Three-Dimensional X-Ray with Digital Volume Tomography

Modern X-ray methods like DVT/CBCT allow the clinician to perform a three-dimensional assessment of the jawbone with the determination of X-ray attenuation coefficients expressed in Hounsfield units (HU).17,18 SimPlant software bone density measurements performed in the posterior mandible (3D Diagnostix, Boston, MA, USA) showed a mean CT value of 669.6 HU.19 Further investigations classified the cancellous bone density of the jaw bone into five categories, with the worst bone density for a normal jaw bone being <150 HU (Class 5). Therefore, the HU values generated in our study (range: <150 to −370) show osteolysis of the jawbone for Class 5 cases.20 The device used by our team for DVT diagnosis was an orange 3D PaX-i3D Duo Multi X-ray, which displays HU values over a freely selectable jaw distance. In X-ray technology, the HU scale is generally scientifically recognized for assessing bone density.1720 The values are assigned to physical states and tissues. The HU scale starts at −1000 for the damping coefficient of air, for fat it is –120, for healthy cancellous bone at +300 to +400 and for cortical bone at +1800 to over +2000. By definition the HU for water = 0.

For HU measurement we have a DVT from Orangedental PaX-i3D Duo 3D Multi X-ray unit 3D with corresponding software for evaluation of HU at our disposal. In accordance with DIN 6868–57, the availability of the viewing monitors with a contrast of >40:1, a brightness of at least 120 cd/m2 and a DICOM characteristic was maintained. Our device displays the mean value of an optically freely selected measurement path with the maximum and minimum values as a curve (see Figures 3, 4 and 5).
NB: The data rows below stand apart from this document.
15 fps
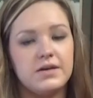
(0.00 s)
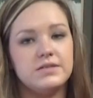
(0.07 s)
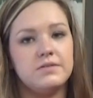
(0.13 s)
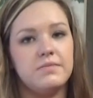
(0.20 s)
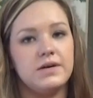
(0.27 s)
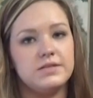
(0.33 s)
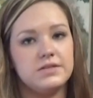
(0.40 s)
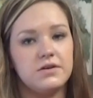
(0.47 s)

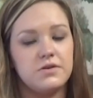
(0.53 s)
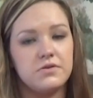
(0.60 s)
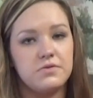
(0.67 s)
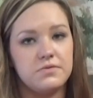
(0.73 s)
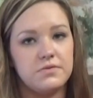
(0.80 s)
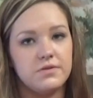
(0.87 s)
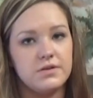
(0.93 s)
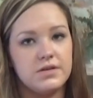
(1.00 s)
customizing a
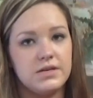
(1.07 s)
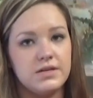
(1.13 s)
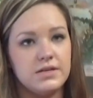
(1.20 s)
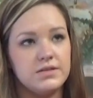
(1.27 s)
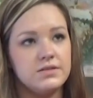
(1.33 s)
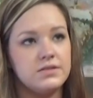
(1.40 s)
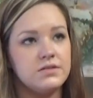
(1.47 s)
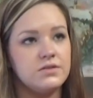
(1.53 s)
cooler
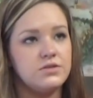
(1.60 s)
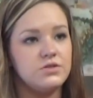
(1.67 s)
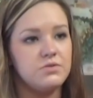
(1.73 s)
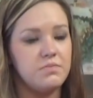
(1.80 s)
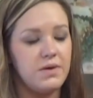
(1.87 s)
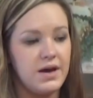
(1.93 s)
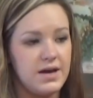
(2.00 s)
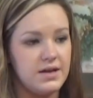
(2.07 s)
is to
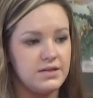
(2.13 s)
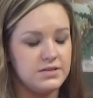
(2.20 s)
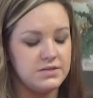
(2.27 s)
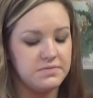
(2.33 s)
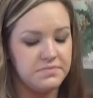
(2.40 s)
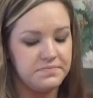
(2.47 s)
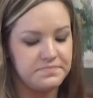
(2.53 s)
paint.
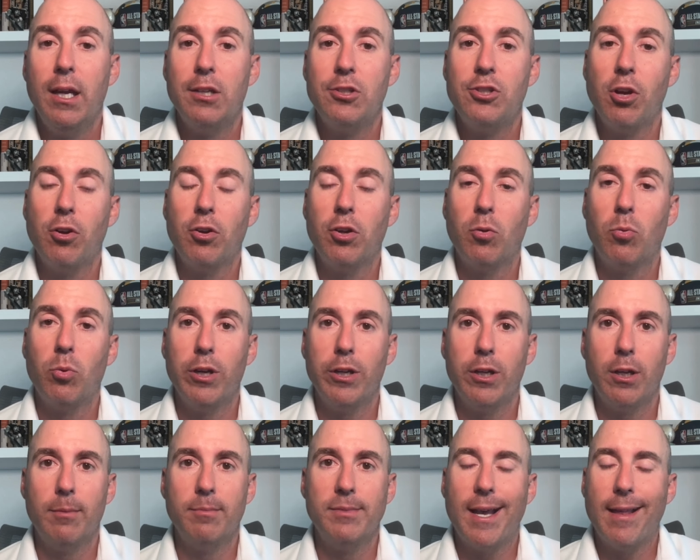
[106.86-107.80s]
And Jonah
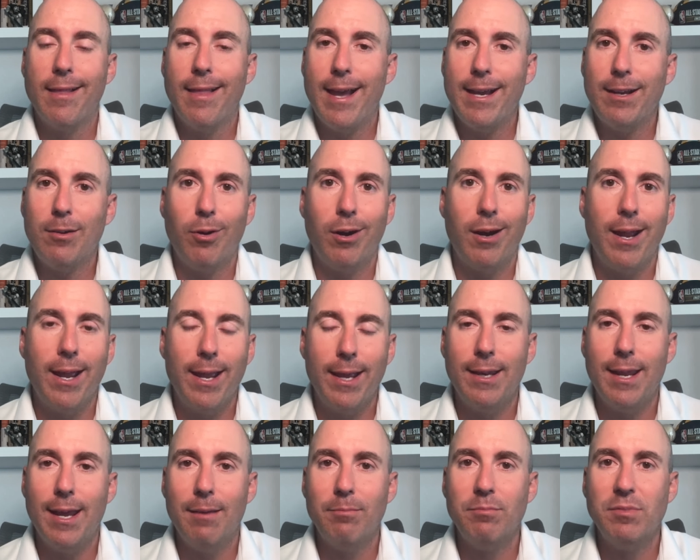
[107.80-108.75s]
Williams, I like where A
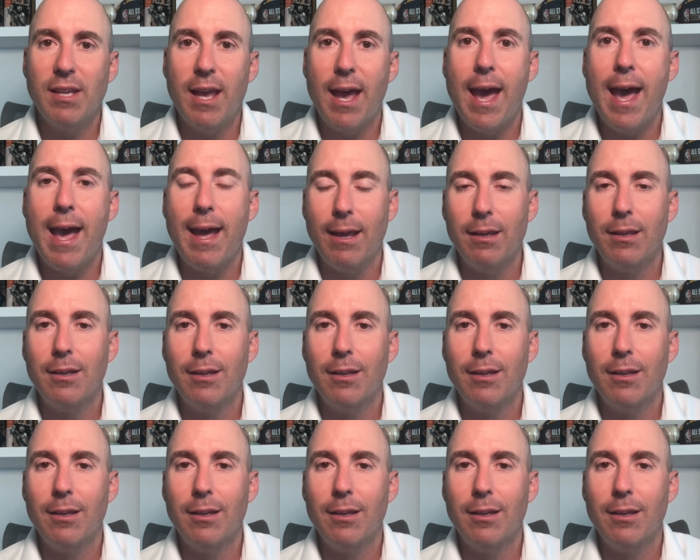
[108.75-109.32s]
and M's at.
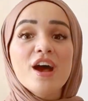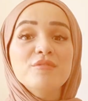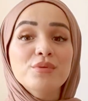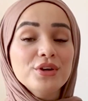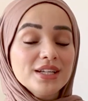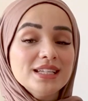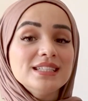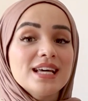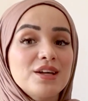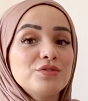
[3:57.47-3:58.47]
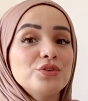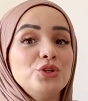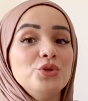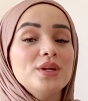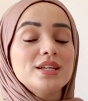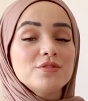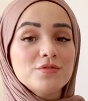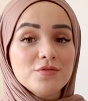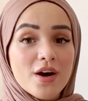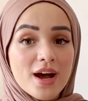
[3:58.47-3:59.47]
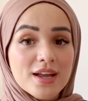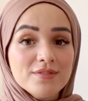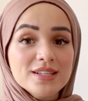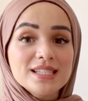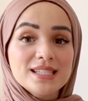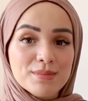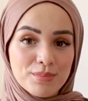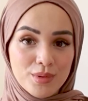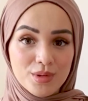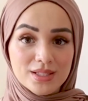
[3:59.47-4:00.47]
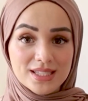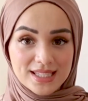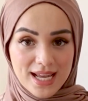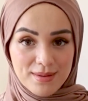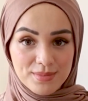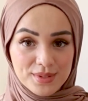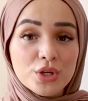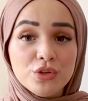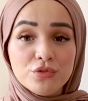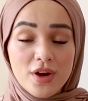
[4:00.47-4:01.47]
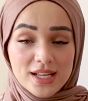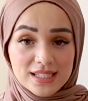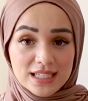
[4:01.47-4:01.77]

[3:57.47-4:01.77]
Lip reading: I've broken it down for you in 5 simple steps. What you first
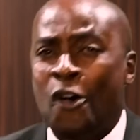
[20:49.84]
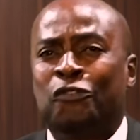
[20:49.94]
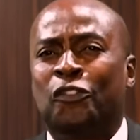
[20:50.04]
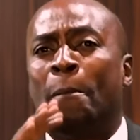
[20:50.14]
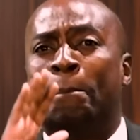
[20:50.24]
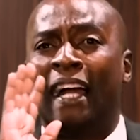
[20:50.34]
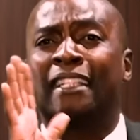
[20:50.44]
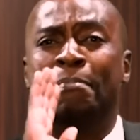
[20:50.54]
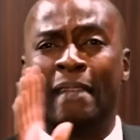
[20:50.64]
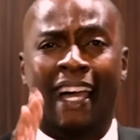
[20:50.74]
For
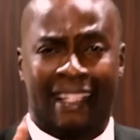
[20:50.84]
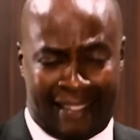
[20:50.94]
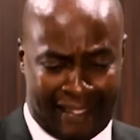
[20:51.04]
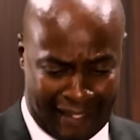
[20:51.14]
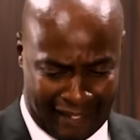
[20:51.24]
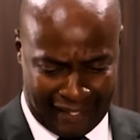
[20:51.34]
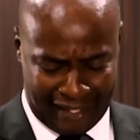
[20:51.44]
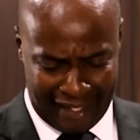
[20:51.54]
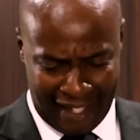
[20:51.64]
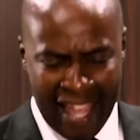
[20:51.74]
Bartimaeus,
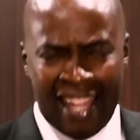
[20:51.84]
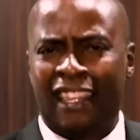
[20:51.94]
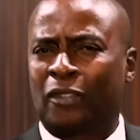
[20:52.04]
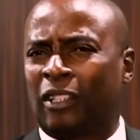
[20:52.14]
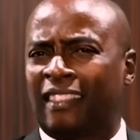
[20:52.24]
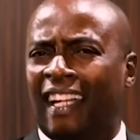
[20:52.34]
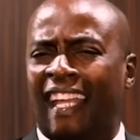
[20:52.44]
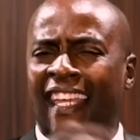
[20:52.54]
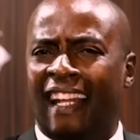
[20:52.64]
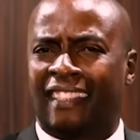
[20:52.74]
that was the
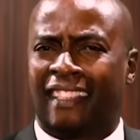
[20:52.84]
killer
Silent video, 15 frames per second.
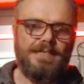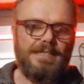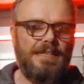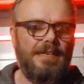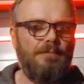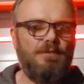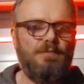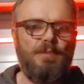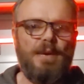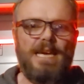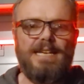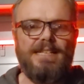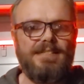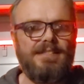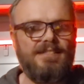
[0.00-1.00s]
seems
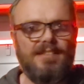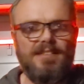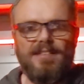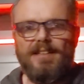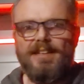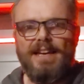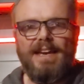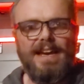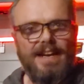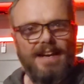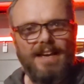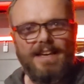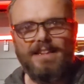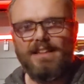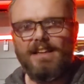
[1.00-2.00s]
pissed, and
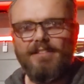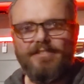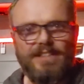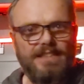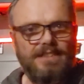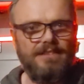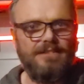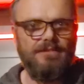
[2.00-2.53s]
I love it.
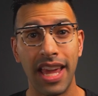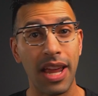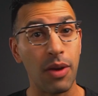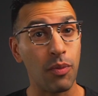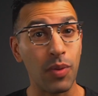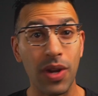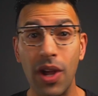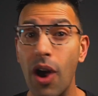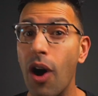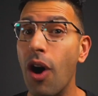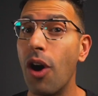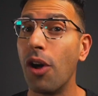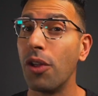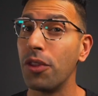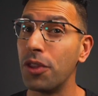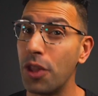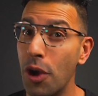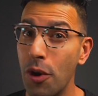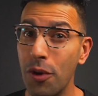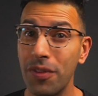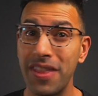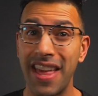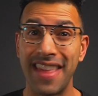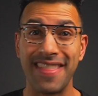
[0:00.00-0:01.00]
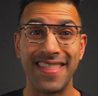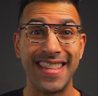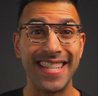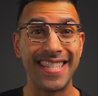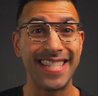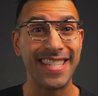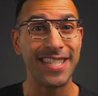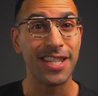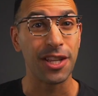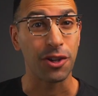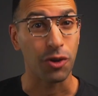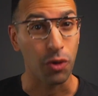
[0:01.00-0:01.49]
and we all know that this
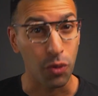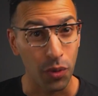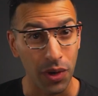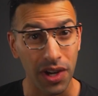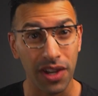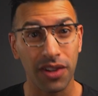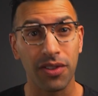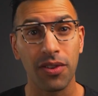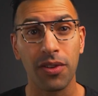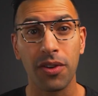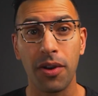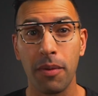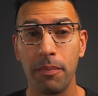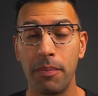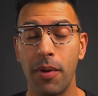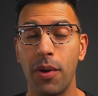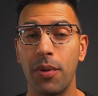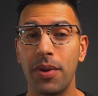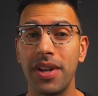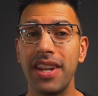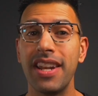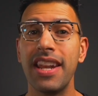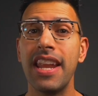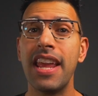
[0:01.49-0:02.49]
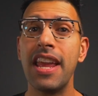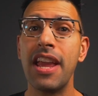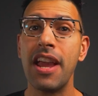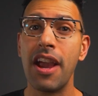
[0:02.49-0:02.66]
is the critical component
Bone Density Comparison: Hounsfield Units versus TAU-n

Example 1: Measuring Reduced Bone Density with HU and TAU-n in Mandible

Figure 3 shows in the left picture the TAU-n measuring range of area 38 with inconspicuous X-ray structure in 2D-OPG; the picture in the center shows in cross-section the DVT at this point with the HU attenuation coefficient at a level of −8.5. According to the HU scale, the HU attenuation coefficient is below that of water (= 0 HU). Thus, a reduced bone density in this area can be concluded with suspicion of osteolysis (AIOJ/BMD//FDOJ).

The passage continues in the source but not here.